[Dataset entries]
========================================
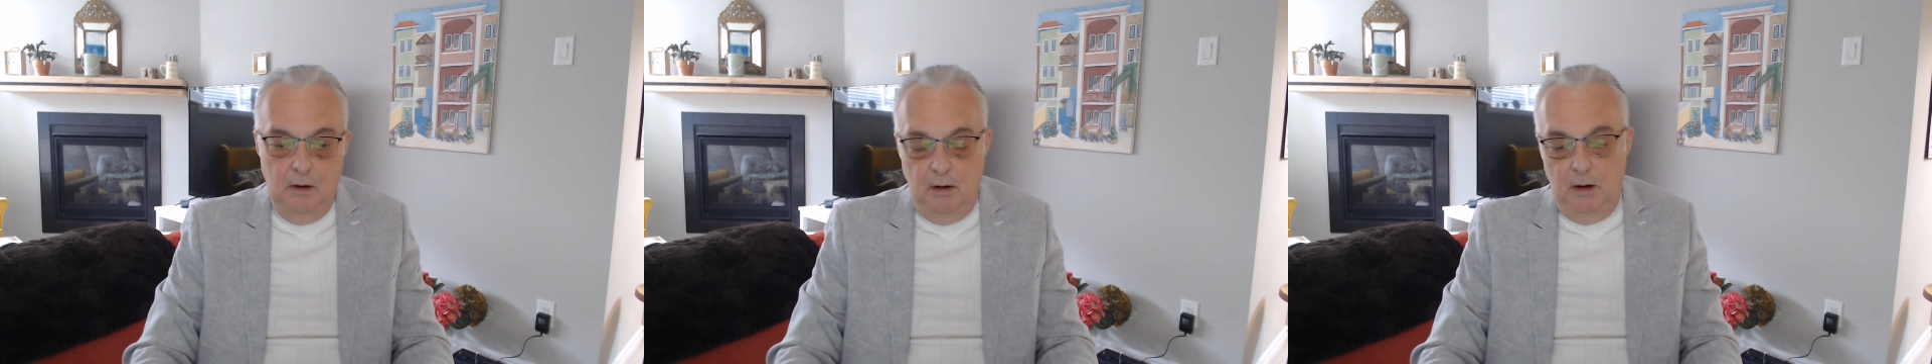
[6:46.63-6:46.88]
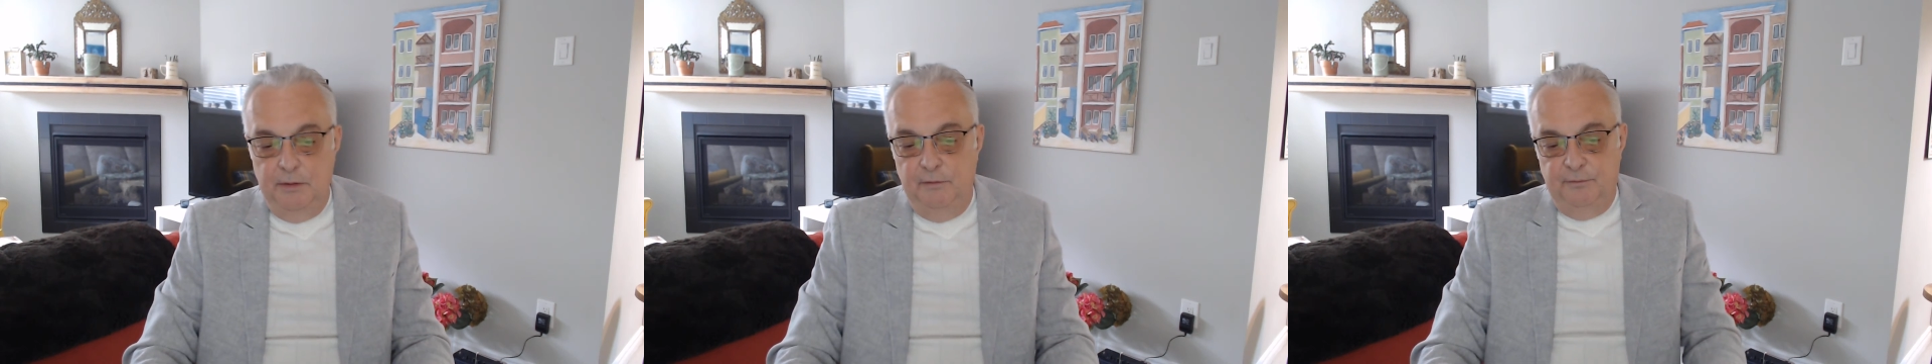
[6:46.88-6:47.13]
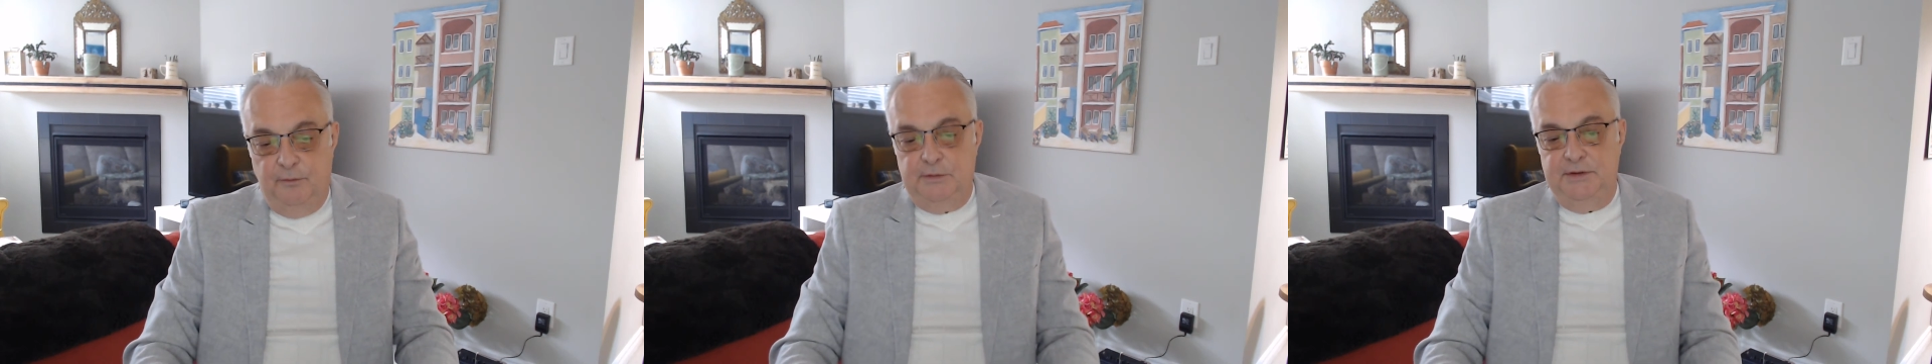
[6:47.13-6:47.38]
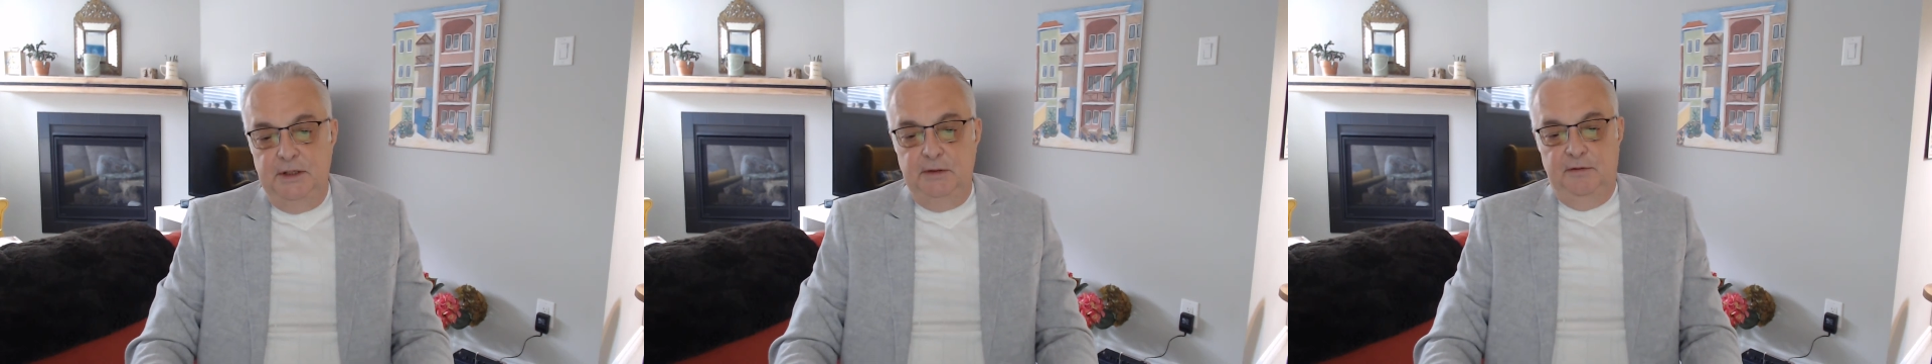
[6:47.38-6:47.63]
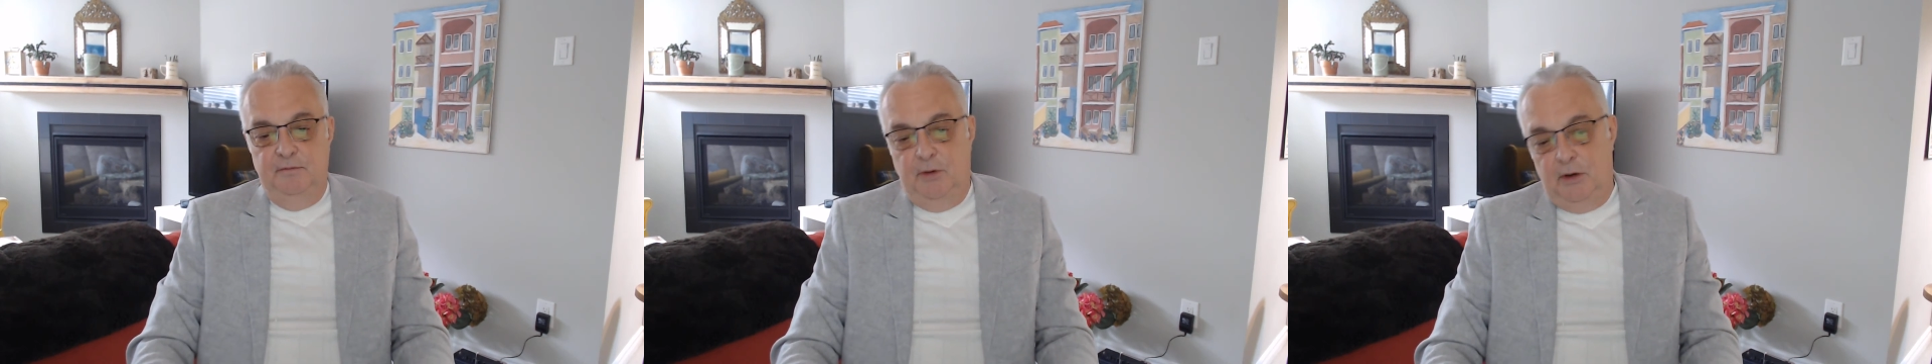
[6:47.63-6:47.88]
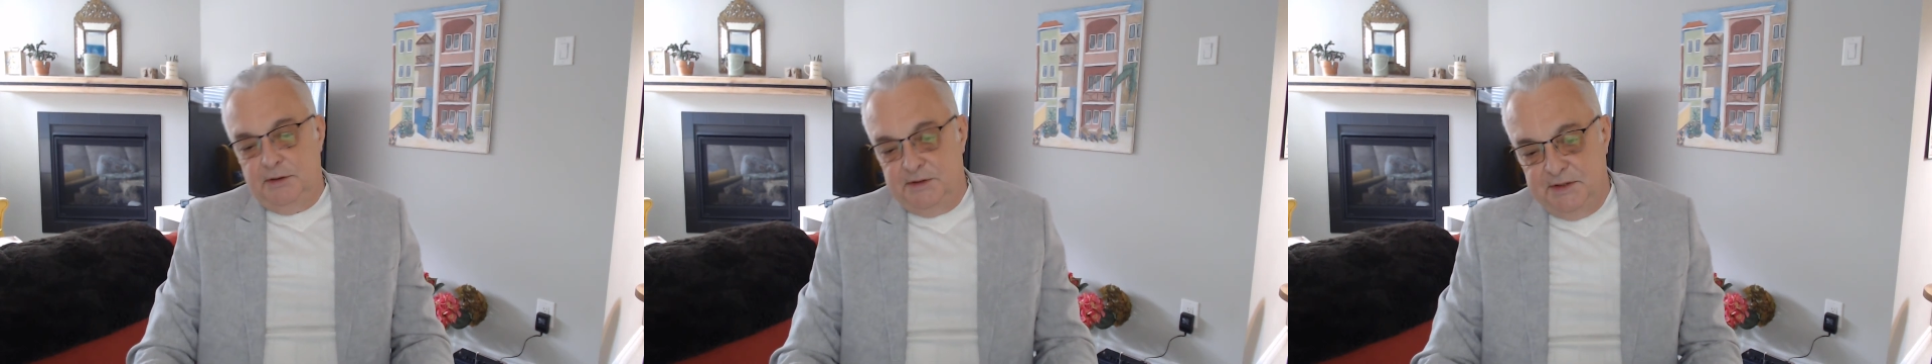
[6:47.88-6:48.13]
on the fourteenth of
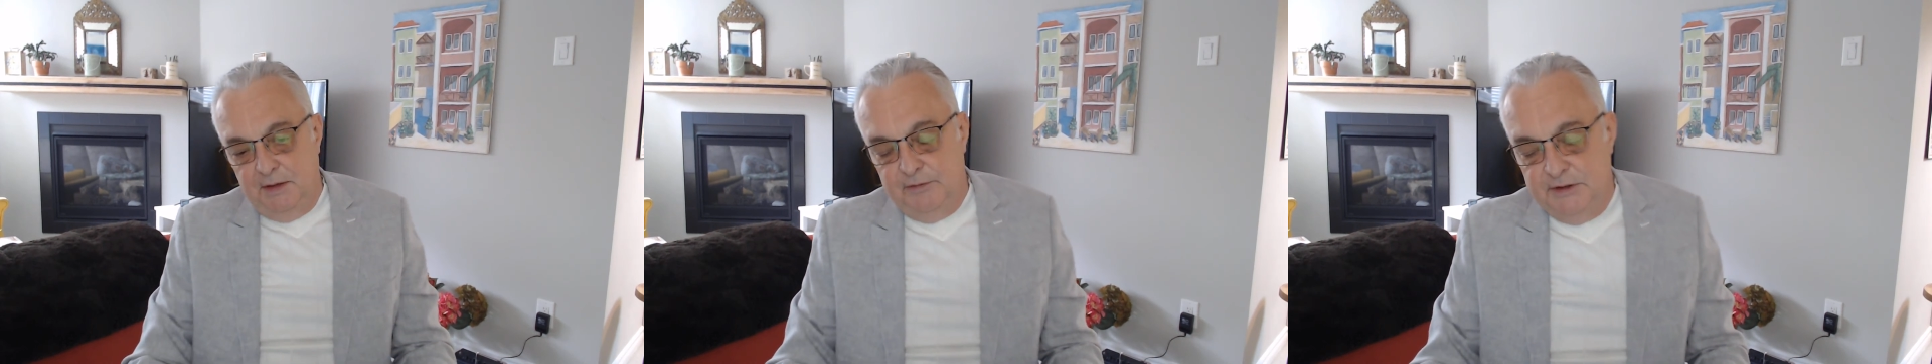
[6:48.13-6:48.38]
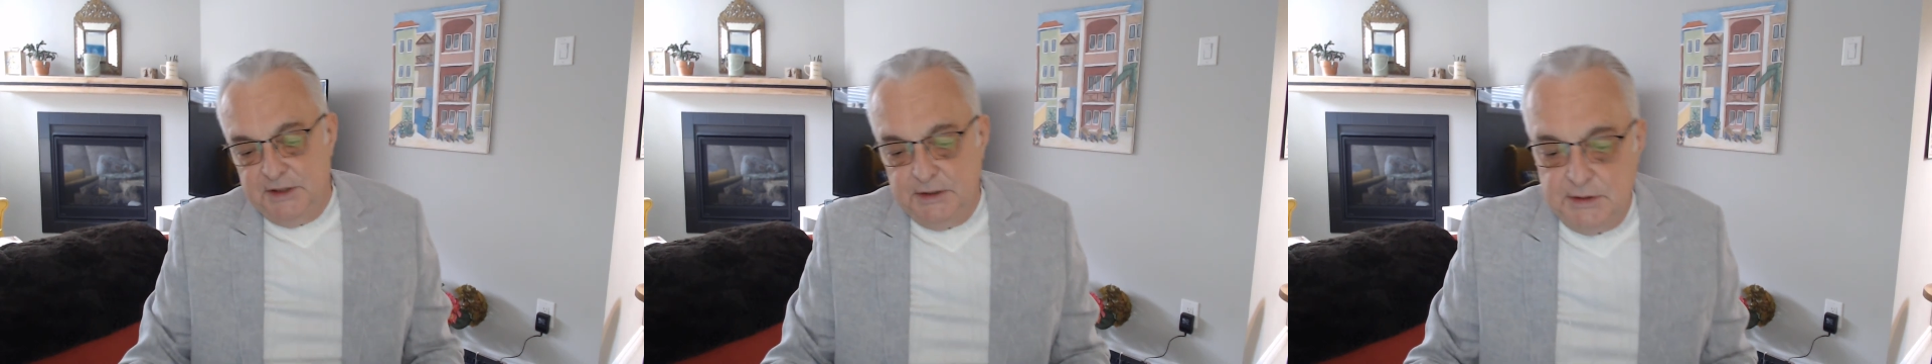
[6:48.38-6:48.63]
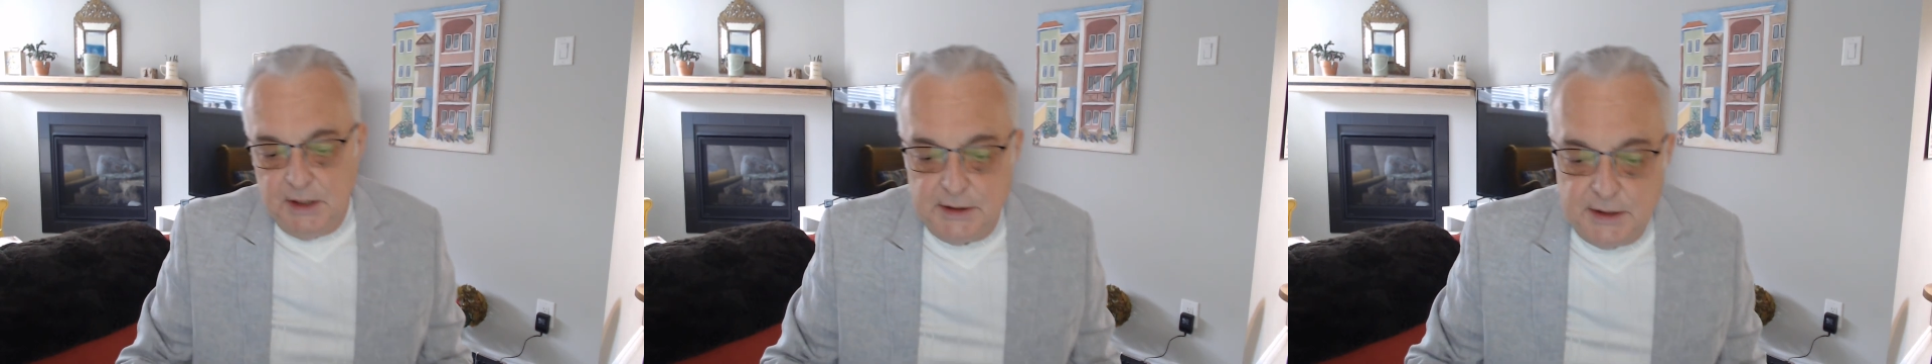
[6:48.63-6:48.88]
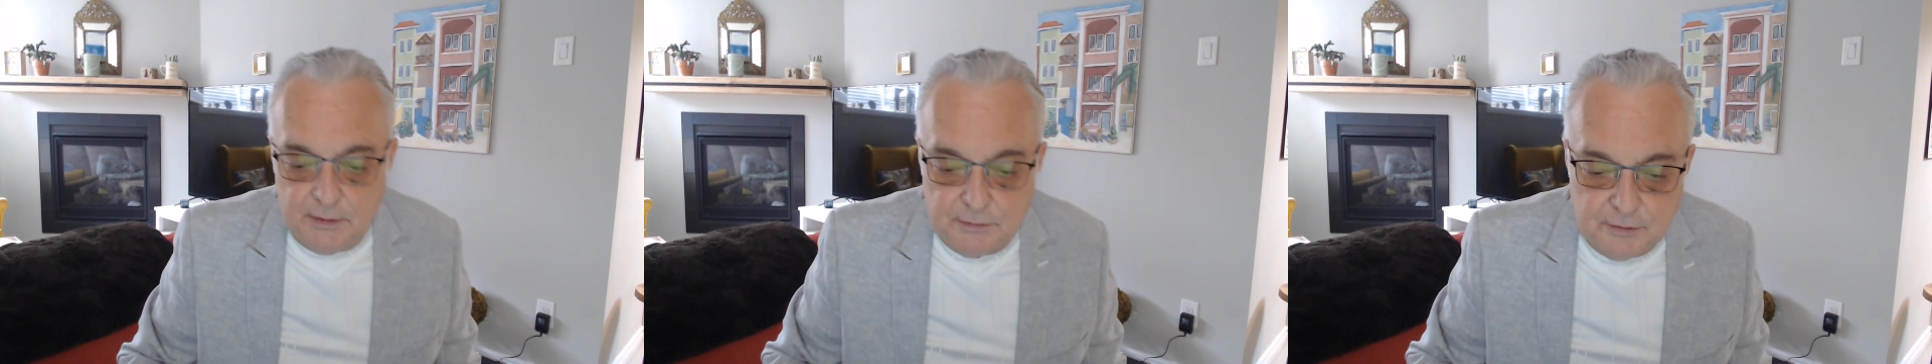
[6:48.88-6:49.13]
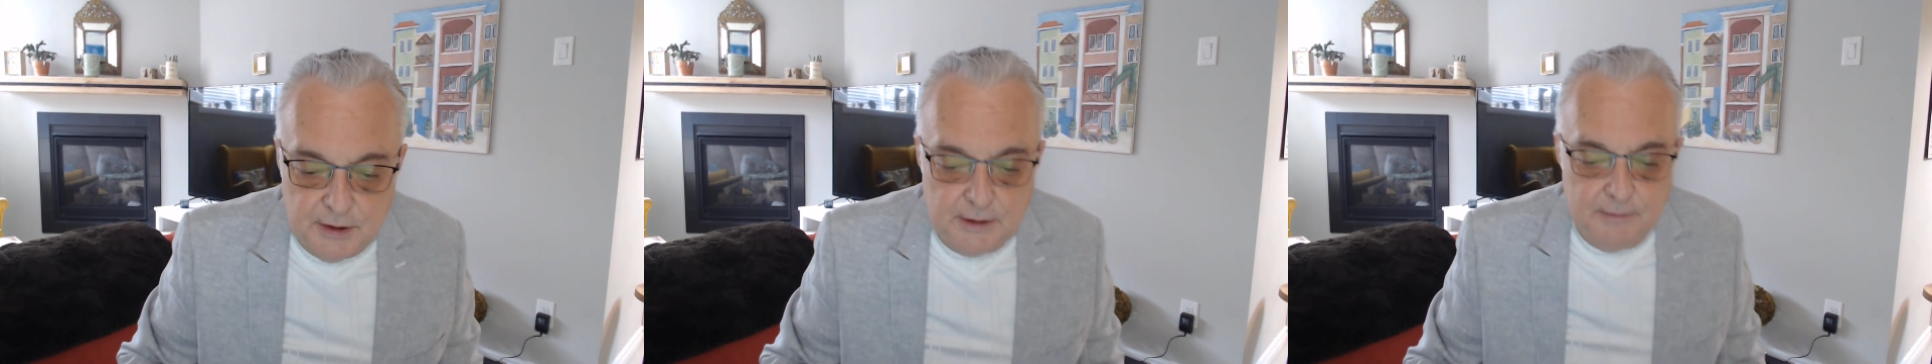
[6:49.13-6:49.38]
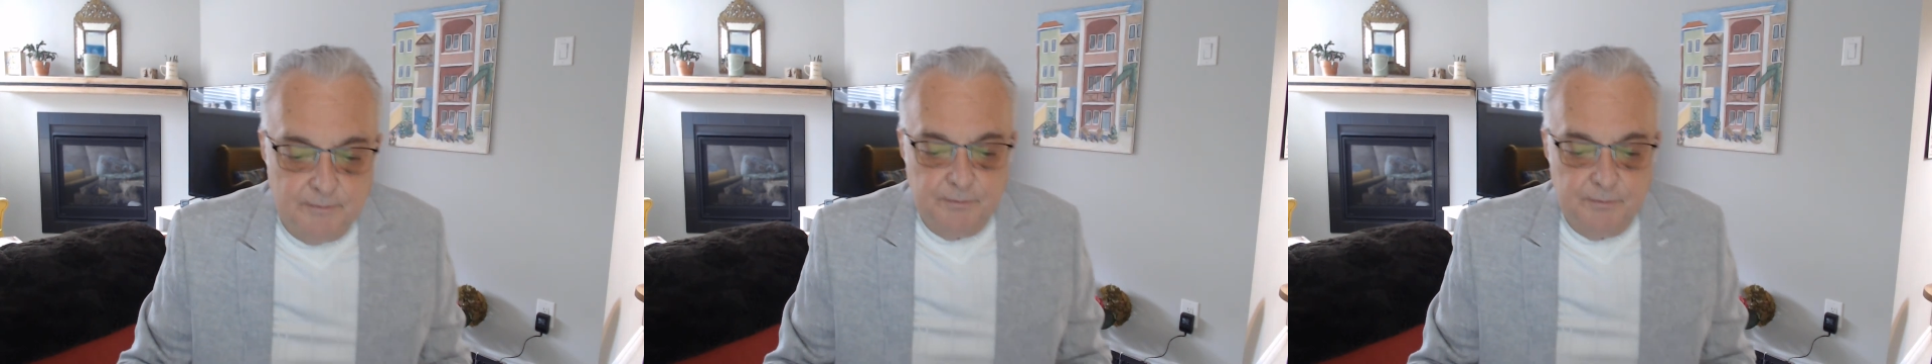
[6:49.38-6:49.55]
March seventeen ninety-three,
========================================
◆ To do:
Could you reproduce every record above exactly, leaving out any pictures?

◆ Result of this task:
[6:46.63-6:46.88]
[6:46.88-6:47.13]
[6:47.13-6:47.38]
[6:47.38-6:47.63]
[6:47.63-6:47.88]
[6:47.88-6:48.13]
on the fourteenth of
[6:48.13-6:48.38]
[6:48.38-6:48.63]
[6:48.63-6:48.88]
[6:48.88-6:49.13]
[6:49.13-6:49.38]
[6:49.38-6:49.55]
March seventeen ninety-three,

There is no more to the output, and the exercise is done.